Many of the interview subjects really deliver on the charisma (including Styles, who has me in stitches with some of his comments, The Sandman, and a surprisingly-upbeat Raven), which makes for a very watchable documentary.
Internet writer Derek Burgan once called this DVD "the perfect companion piece" to Rise and Fall of ECW, and honestly, I can't come up with a better description (Derek's comment was also reprinted on the back of the DVD box, which makes me insanely jealous).
For example, you have Heyman in the WWE version calling Douglas's trashing of the NWA title a great angle. Then you have Raven, Styles and others rebut in Forever Hardcore that "Yes, it was a great angle, but you also double-crossed another wrestling promotion doing it." There are similar checks and balances throughout the DVD on various aspects on the company.
There's a bit more negativity in this one, which one may expect given that many of these guys aren't even working right now. Taz comes across as being particularly hated by many of the workers, while there's not nearly as much love for Vince McMahon as in Rise and Fall (It's being produced by TNA's Jeremy Borash, so I suppose that's not a surprise, either).
Also, you have heat between Douglas and Funk, Douglas and Wolfe, Douglas and Francine, etc., captured here for everyone to see.
In terms of production values, a TON of credit goes to Jeremy Borash here. They obviously couldn't show ECW footage and I don't believe they could even say the company's NAME throughout most of this, yet Borash finds way to work around it.
For example, they show footage of XPW -- an ECW ripoff league that used many of the same stars, matches and angles -- whenever they need to show a non-interview visual. They also make liberal use of old ECW pictures that I suppose, legally, are fair game.

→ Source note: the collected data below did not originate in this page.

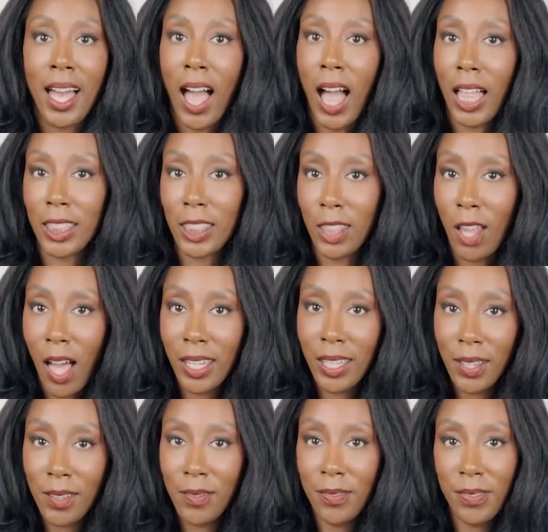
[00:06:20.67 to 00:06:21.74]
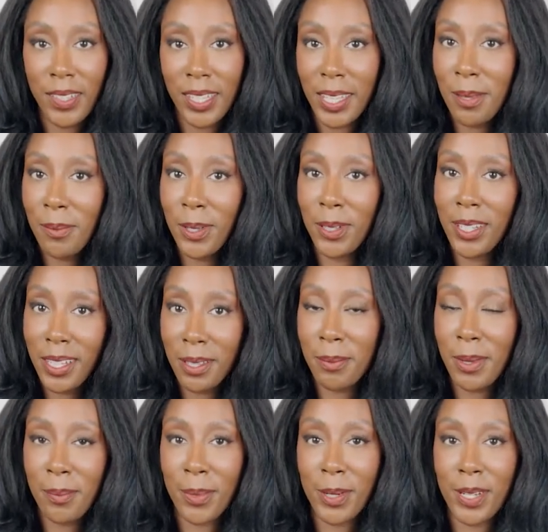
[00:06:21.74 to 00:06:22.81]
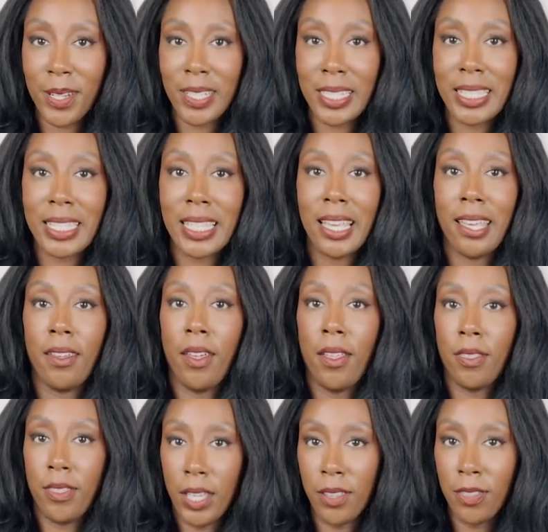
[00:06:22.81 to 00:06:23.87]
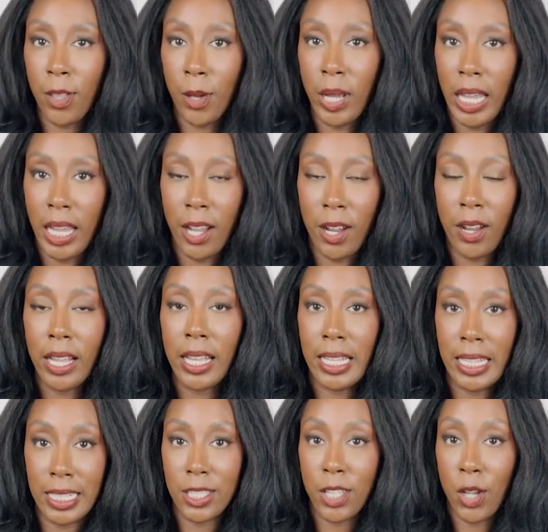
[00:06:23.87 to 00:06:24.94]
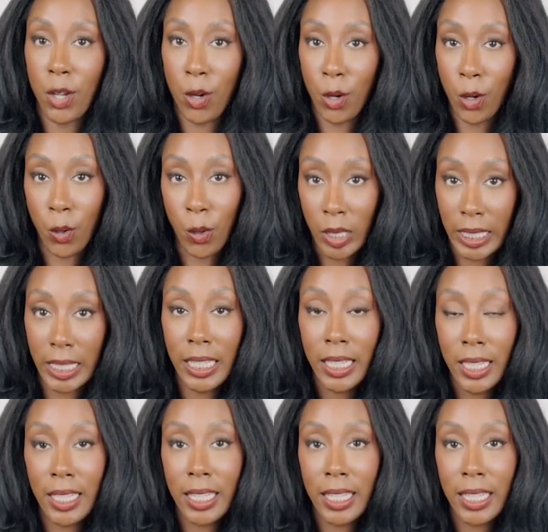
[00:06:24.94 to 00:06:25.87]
A lot of community members think their hair is curly,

The video and sound quality is just about perfect, with the documentary format being the only area I really had any minor quibbles with. Instead of the narrative-type approach that "Rise and Fall" had, Forever Hardcore opts to open each segment with a title, such as "Enter Sandman" superimposed across the screen. It's not a huge deal, but I'm just pointing out that I just enjoyed WWE's approach a little bit more.
These guys also deliver the extras in spades. There's a generous helping of "deleted scenes" from the documentary here, probably another 45 minutes worth, in fact. You also have a bunch of XPW matches including Terry Funk vs. Sabu, Shane Douglas vs. Chris Candido, New Jack vs. Vic Grimes, Jerry Lynn vs. Chris Hamrick and Sandman vs. Konnan. None of these bouts I'll probably ever watch more than once, but considering most indy promotion DVD's only give you five or six matches of this quality WITHOUT any documentary, it's a nice bonus.
Make no mistake, this set is a must-have for any ECW completist (let's see if THAT makes the cover of their next DVD box!). Borash started this project from scratch, without any guaranteed big names or footage to work with, and came up with a really compelling movie.